Work item: Each entry is to be retyped without alteration, and no picture is to be included.

Provided records:
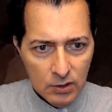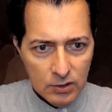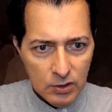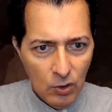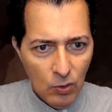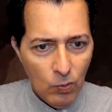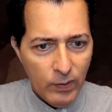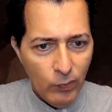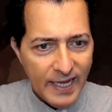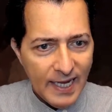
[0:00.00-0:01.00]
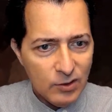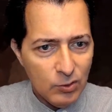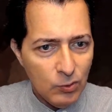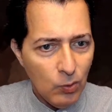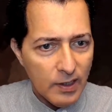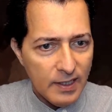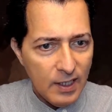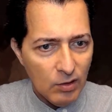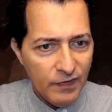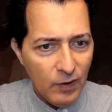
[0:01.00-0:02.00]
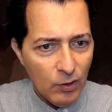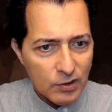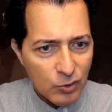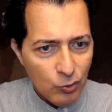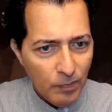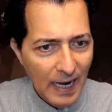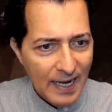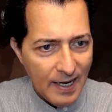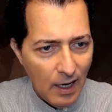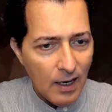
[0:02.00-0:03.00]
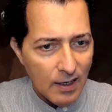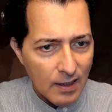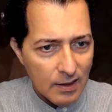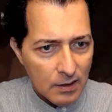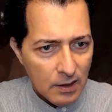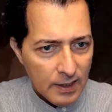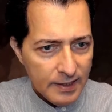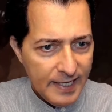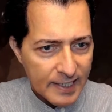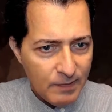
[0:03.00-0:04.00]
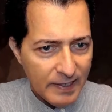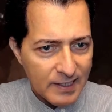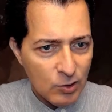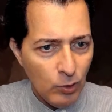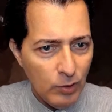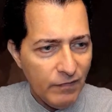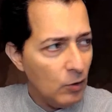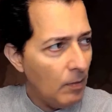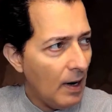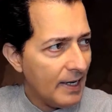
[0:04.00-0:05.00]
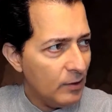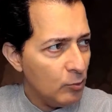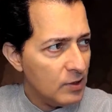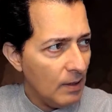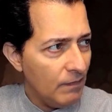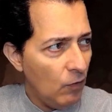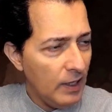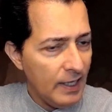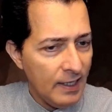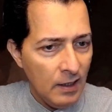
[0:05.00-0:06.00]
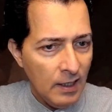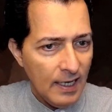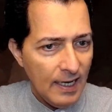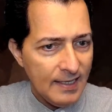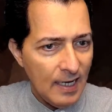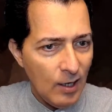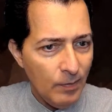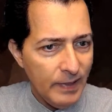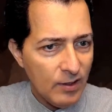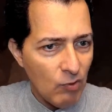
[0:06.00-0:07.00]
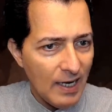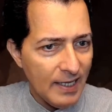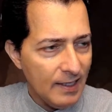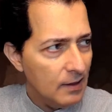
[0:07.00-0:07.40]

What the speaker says: So when we get to where the on-field orders to buy are, the expectation would be for the market to stop falling and now begin rallying.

Solution to this task:
[0:00.00-0:01.00]
[0:01.00-0:02.00]
[0:02.00-0:03.00]
[0:03.00-0:04.00]
[0:04.00-0:05.00]
[0:05.00-0:06.00]
[0:06.00-0:07.00]
[0:07.00-0:07.40]

What the speaker says: So when we get to where the on-field orders to buy are, the expectation would be for the market to stop falling and now begin rallying.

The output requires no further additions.